Data for review:

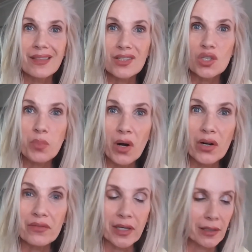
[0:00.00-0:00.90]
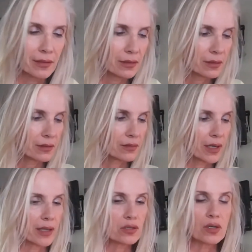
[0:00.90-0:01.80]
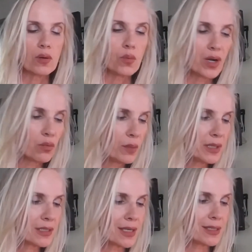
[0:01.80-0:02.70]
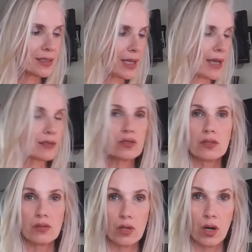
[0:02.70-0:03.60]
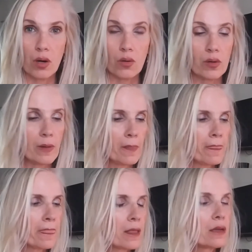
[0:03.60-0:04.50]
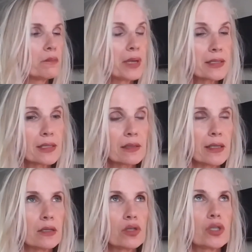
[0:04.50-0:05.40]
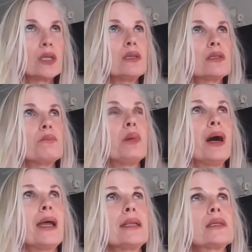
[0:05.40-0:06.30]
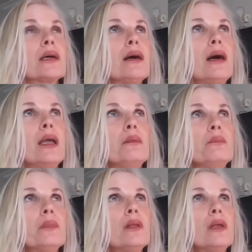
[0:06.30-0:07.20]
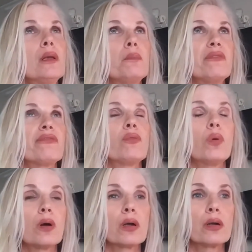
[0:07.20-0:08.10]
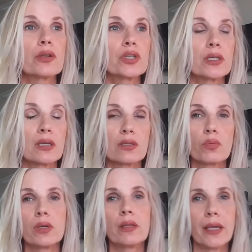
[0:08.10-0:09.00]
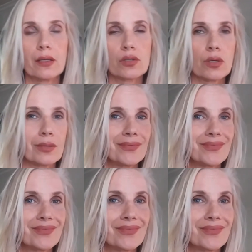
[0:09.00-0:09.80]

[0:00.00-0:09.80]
this is part of it, okay? So when a woman says yes, no, basically she's buying time before she says the real answer.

The problem:
Give the listing again exactly, excluding pictures.

Exercise output:
[0:00.00-0:00.90]
[0:00.90-0:01.80]
[0:01.80-0:02.70]
[0:02.70-0:03.60]
[0:03.60-0:04.50]
[0:04.50-0:05.40]
[0:05.40-0:06.30]
[0:06.30-0:07.20]
[0:07.20-0:08.10]
[0:08.10-0:09.00]
[0:09.00-0:09.80]

[0:00.00-0:09.80]
this is part of it, okay? So when a woman says yes, no, basically she's buying time before she says the real answer.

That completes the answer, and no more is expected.